New rules help more Canadian businesses be sold to workers
Employee ownership incentives makes employee purchases more competitive
When a long-standing Canadian company goes up for sale, the news can leave employees to face an uncertain future.
The buyer could be a competitor, a hedge fund or an investor from outside the community. In other cases, no buyer emerges at all. Any of these scenarios could see the business downsized, merged, moved or closed outright after it changes hands.
Now, changes to Canadian tax laws that came into effect this year will, at least until the end of 2026, make it easier for employees to buy a company the owner wants to sell.
It's called an employee ownership trust (EOT) and is essentially a mechanism that creates an incentive for business owners to sell their companies to employees in the form of shares that are managed in trust. In most cases, the owner agrees to be paid over time with money generated through earnings. The purchase is typically financed, so no money comes out of workers' pockets. Once the owner is fully paid, profits can be paid to the employees in the form of dividends.
Graham Henderson is CEO of London's Chamber of Commerce. He said that while workers always had the option to buy a company if the owner wanted to sell it to them, now up to $10 million of the price of an employee purchase is exempt from capital gains tax.
"With the incentives, the employees don't have to offer top dollar," said Henderson. "They can compete with a third-party transaction because their money is worth more."
Henderson said employee purchase structures are very popular in the United States and the United Kingdom. Both countries already offer incentives for employee purchases. He feels Canada needs to catch up.
"In Canada, we lacked the regulator incentives and support to make this easy," he said. "A lot of people don't even know it exists."

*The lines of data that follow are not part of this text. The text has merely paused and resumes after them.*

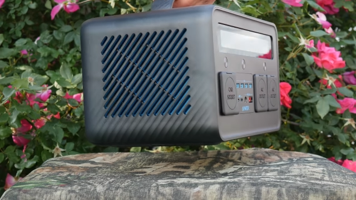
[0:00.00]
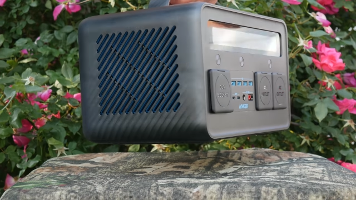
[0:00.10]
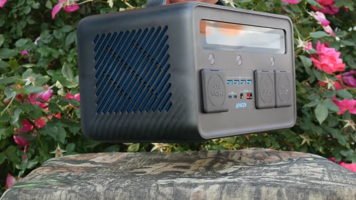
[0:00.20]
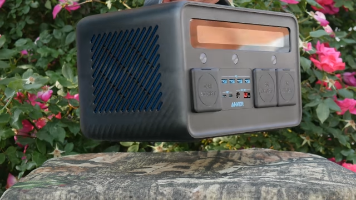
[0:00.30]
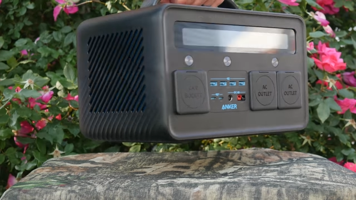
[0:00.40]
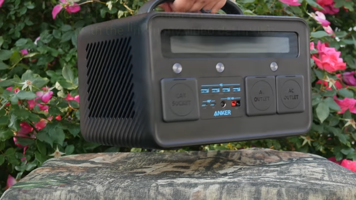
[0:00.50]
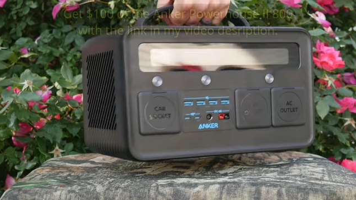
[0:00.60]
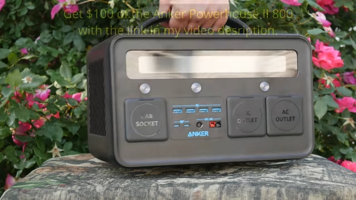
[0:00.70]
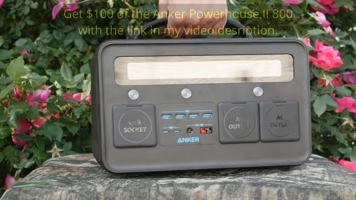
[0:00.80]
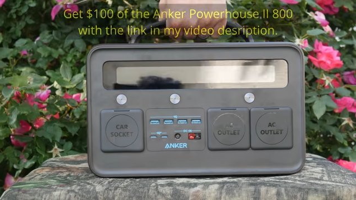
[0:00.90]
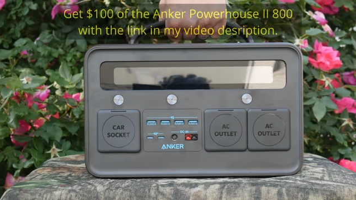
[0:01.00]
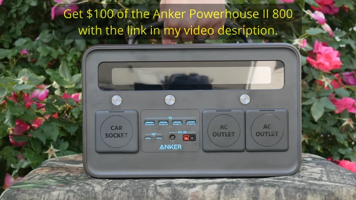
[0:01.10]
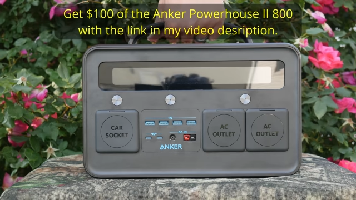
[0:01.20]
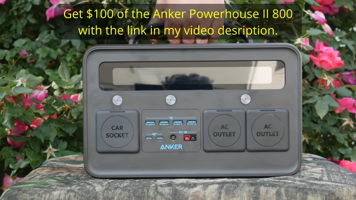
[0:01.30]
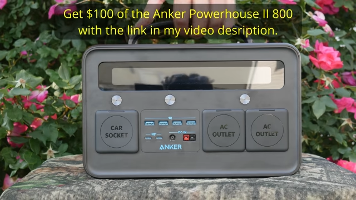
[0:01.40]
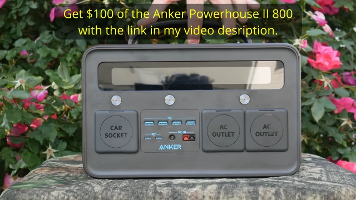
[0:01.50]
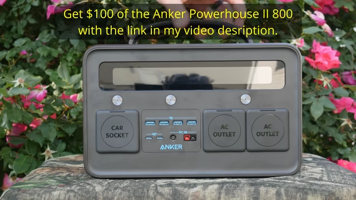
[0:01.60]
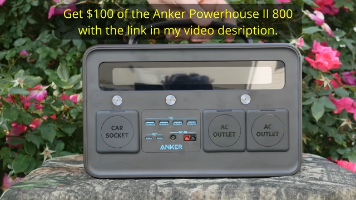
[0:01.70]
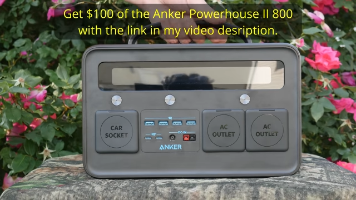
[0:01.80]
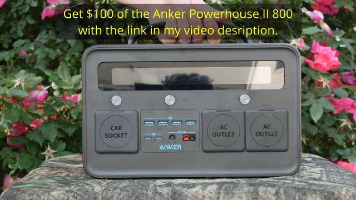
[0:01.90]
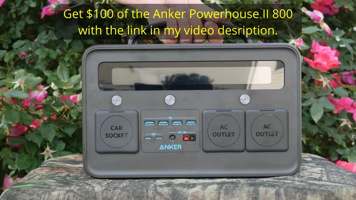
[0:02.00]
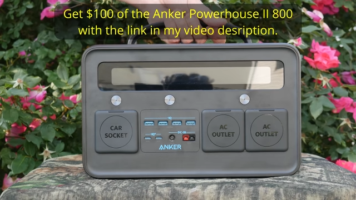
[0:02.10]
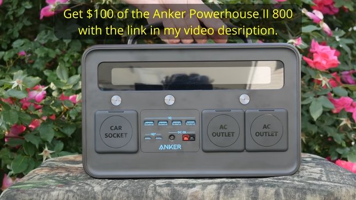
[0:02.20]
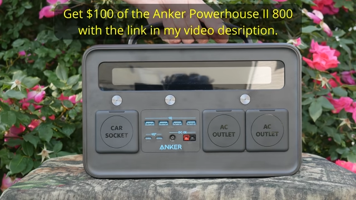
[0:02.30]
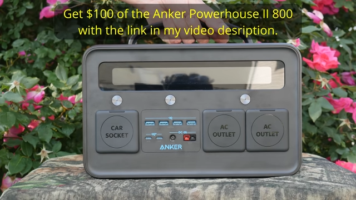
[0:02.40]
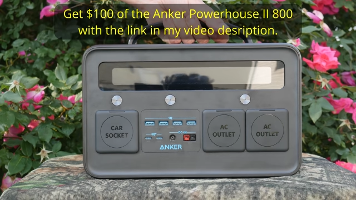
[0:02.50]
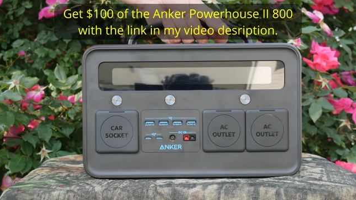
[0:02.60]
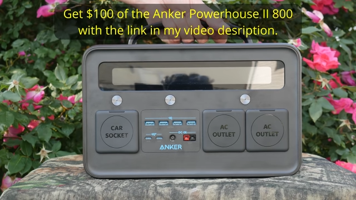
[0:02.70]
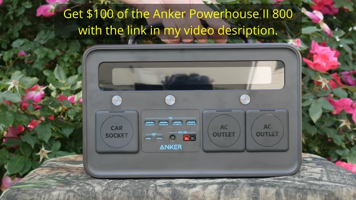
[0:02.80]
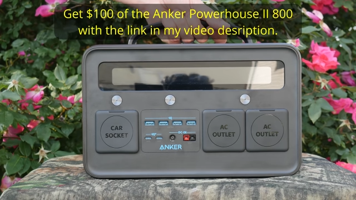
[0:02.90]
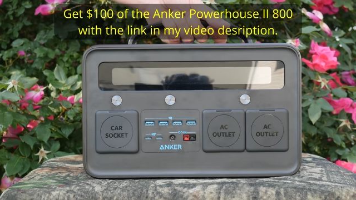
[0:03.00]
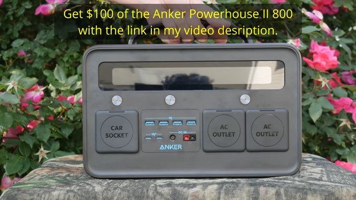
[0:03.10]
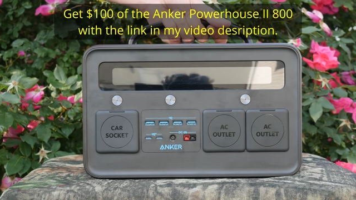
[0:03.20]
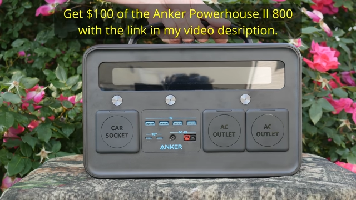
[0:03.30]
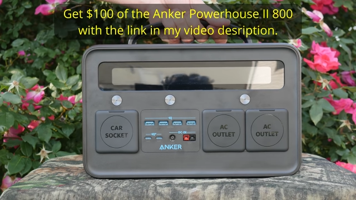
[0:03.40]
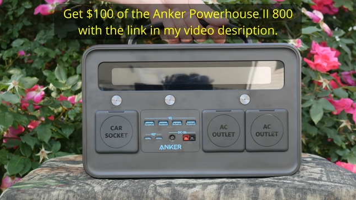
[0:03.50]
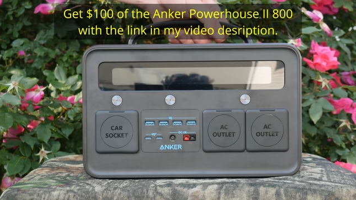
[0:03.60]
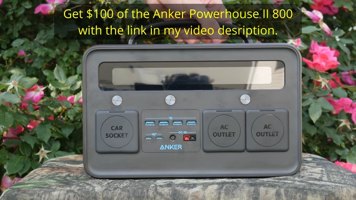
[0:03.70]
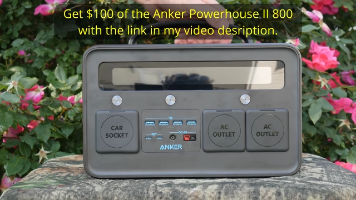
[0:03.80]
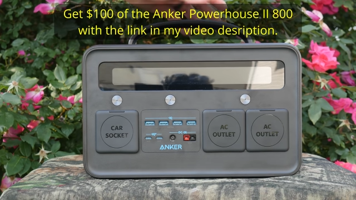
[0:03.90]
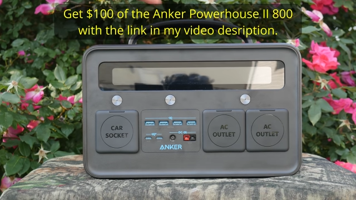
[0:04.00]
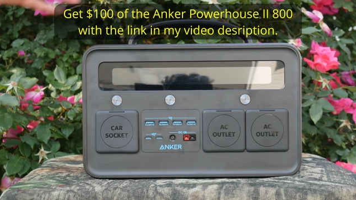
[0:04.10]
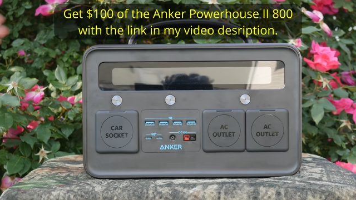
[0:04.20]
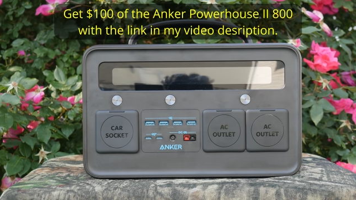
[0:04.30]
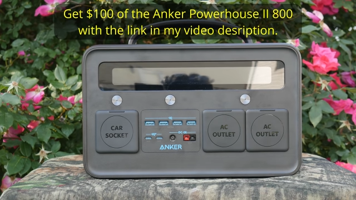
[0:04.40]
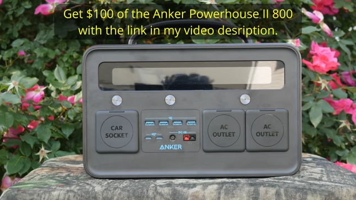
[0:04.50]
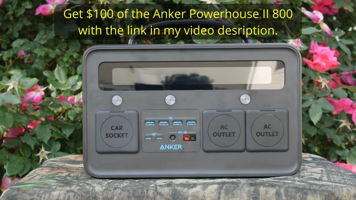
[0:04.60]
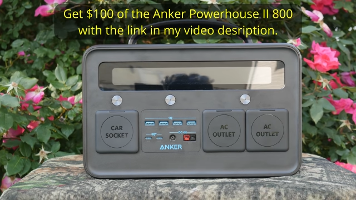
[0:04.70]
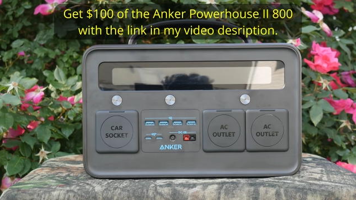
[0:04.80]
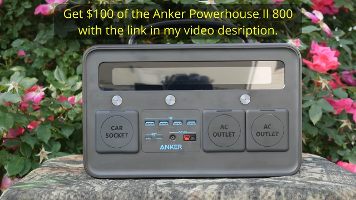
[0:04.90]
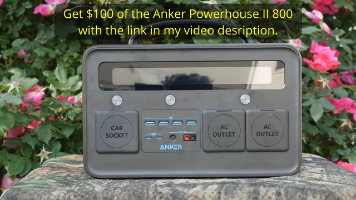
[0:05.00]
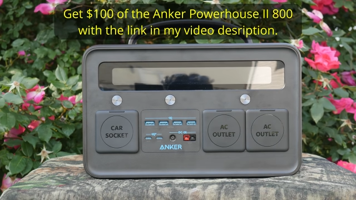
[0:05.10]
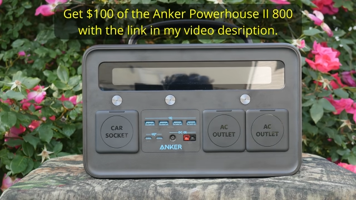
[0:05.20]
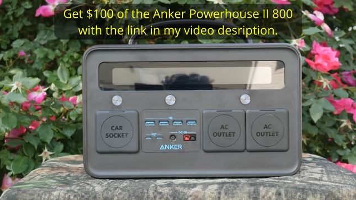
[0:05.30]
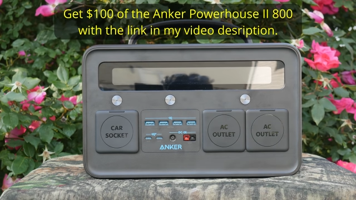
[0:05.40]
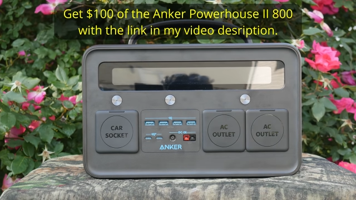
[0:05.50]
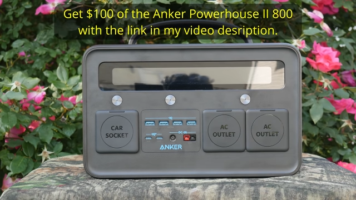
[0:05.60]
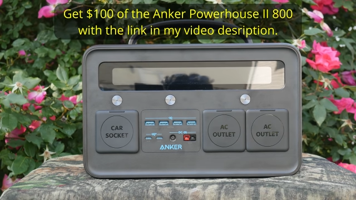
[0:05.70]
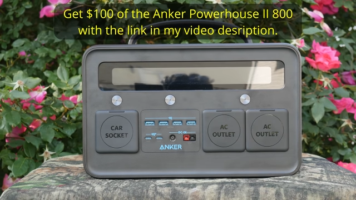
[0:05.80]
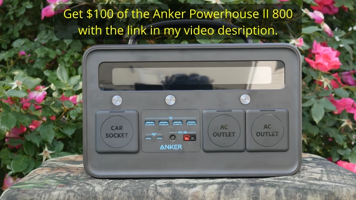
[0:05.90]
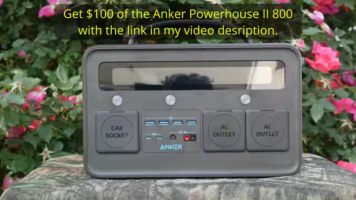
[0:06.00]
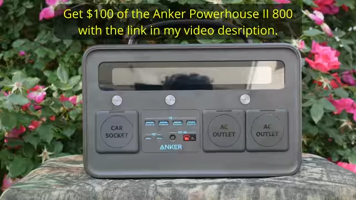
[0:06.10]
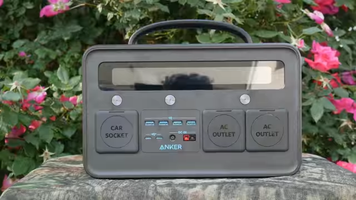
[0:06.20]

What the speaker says: [unreadable: no face in view]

Henderson pointed to the 2021 sale of the U.S. company Taylor Guitars. A Canadian pension fund helped finance the deal.
"It was Canadian money going south of the border because you couldn't do it up here at that time, but now you can," said Henderson.
He said as more business owners of the Baby Boomer generation retire more companies stand to change hands, either through sale or succession. It's all part of the so-called "silver tsunami" trend of assets shifting to the next generation.
Jon Shell is the chair of Social Capital Partners, a Toronto-based non-profit that works to expand access to company ownership.
He points out that in EOT structures, the employees don't actually become CEOs. They're beneficiaries of a trust with shares that they own indirectly. The company's board of directors typically reports to trustees.
However, Shell said employees often benefit because the company is more likely to avoid post-sale shakeups that could cost them their jobs. Also, a long-established business is less likely to move if its employees become owners.
"There's more stability, and these businesses tend to perform better and keep jobs in the local economy," said Shell. "For owners who care deeply about their communities, this is a good answer."
Ontario MPP backs employee ownership
This week, London North Centre NDP MPP Terence Kernaghan put forward a private member's bill calling on the Ontario government to provide more support for employee purchases of companies.
Henderson was at Kernaghan's Queen's Park news conference about the private member's bill.
"We want the provincial Conservatives to see this is a non-partisan, pro-worker, pro-economy move," he said.
Henderson said the tax changes that came into power this year aren't perfect. He'd like to see more government money set aside to support businesses selling to workers.
Also, the federal legislation is time-limited and set to expire at the end of 2026.
Shell hopes that before then, enough Canadian businesses will have used the incentives and shifted to employee ownership, and the EOT concept will have proven its value and be extended.
"It would be great if 50 companies sold to employees by the end of 2026," he said.